Paris Echo/Sebastian Faulks
Sebastian Faulks’ Birdsong made a huge impression on me as a First World War novel. It was well researched, moving, with a powerful story. I have never found his subsequent novels matched this. He is nonetheless an author with a wide and loyal readership up there with Julian Barnes and Ian McEwan.
His latest Paris Exho fuses two lives in Paris. One, Hannah Kohler ,32 and lonely, is an American woman researching into French complicity in the deportation of the Jews during the World War Two occupation.
The other is Tariq, a nineteen year old Algerian, who decides to work in France and is curious to know more about his deceased in France. His research is less historically-based but he finds out more of the oppression and suppression of Algerians in the sixties during their War of Independence through a mysterious man called Victor Hugo he meets on the Paris metro.
Hannah and Tariq’s lives fuse when Tarq comes to live in her apartment.
Hannah’s research reveals a shabby time in France’s history notably the round-up of the Jews into a velodrome where they were kept with no water for 72 hours and then deported in train to concentration camps.
France has never convicted one of their own after the war and many of the Vichy collaborators held senior ministerial office under De Gaulle like Maurice Papon.
He was the Home Secretary who was brutal with Algerians living in Paris some of whom were thrown in the Seine to drown by the riot police in 1961.
Both historical accounts are riveting.
The novel also describes the relationship between Hannah and an Englishman living in Paris Julian Finch, Tariq and his co-workers in a fast food chicken restaurant, Tariq and his family and Algerian girlfriend Leila.
There are also other fantasy relationship of a magic realist nature.
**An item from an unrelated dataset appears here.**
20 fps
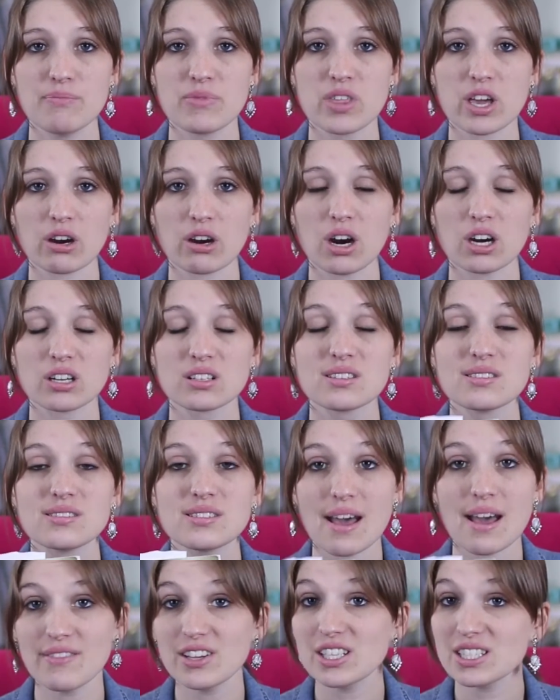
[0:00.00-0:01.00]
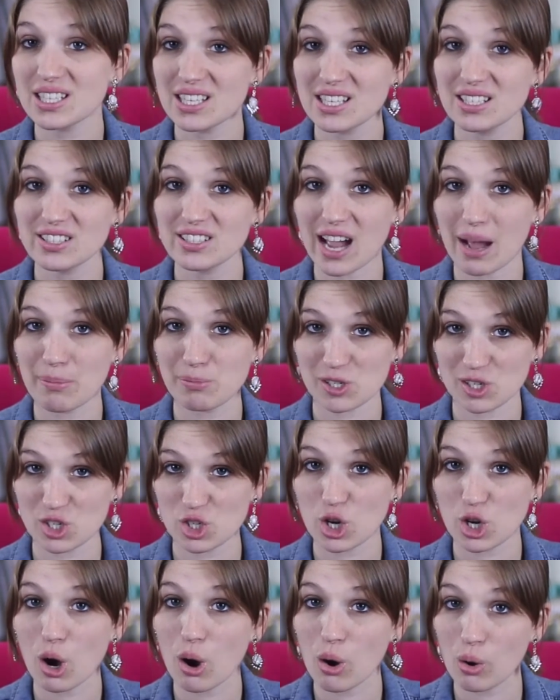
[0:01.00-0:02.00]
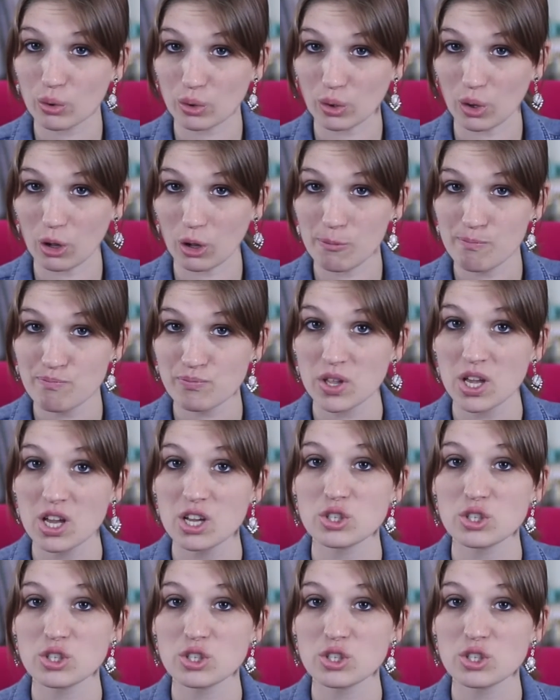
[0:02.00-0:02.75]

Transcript: There are 17 chapters total.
The end result is a novel which whilst engaging is overwhelming as it is tries rather too hard to do too much.
The switching of the narration from Hannah to Tariq and the neo-realist relationships with characters who may not exist somewhat confuse a reader who also has to absorb the historical detail.
Sebastian Faulks provides a service in exposing the complicity of the French Vichy government but this is no revelation.
I recall being in France in the 1980s seeing an old school friend who worked for Reuters. He directed me to a article in La Nouvelle Observateur which revealed the Velodrome round-up in some detail, naming Rene Bousquet, a police officer in Vichy, as its perpetrator who then served under Mitterrand and was assassinated before he was brought to trial.
It may be news to the British or American reader but not the French one.
The description of Paris especially the metro come more to life than some of the characters. Tariq is fascinated by this transport system. The ending is a bit flat with both central. characters finding permanent companionship but not with one another. This low-key conclusion might be intentional.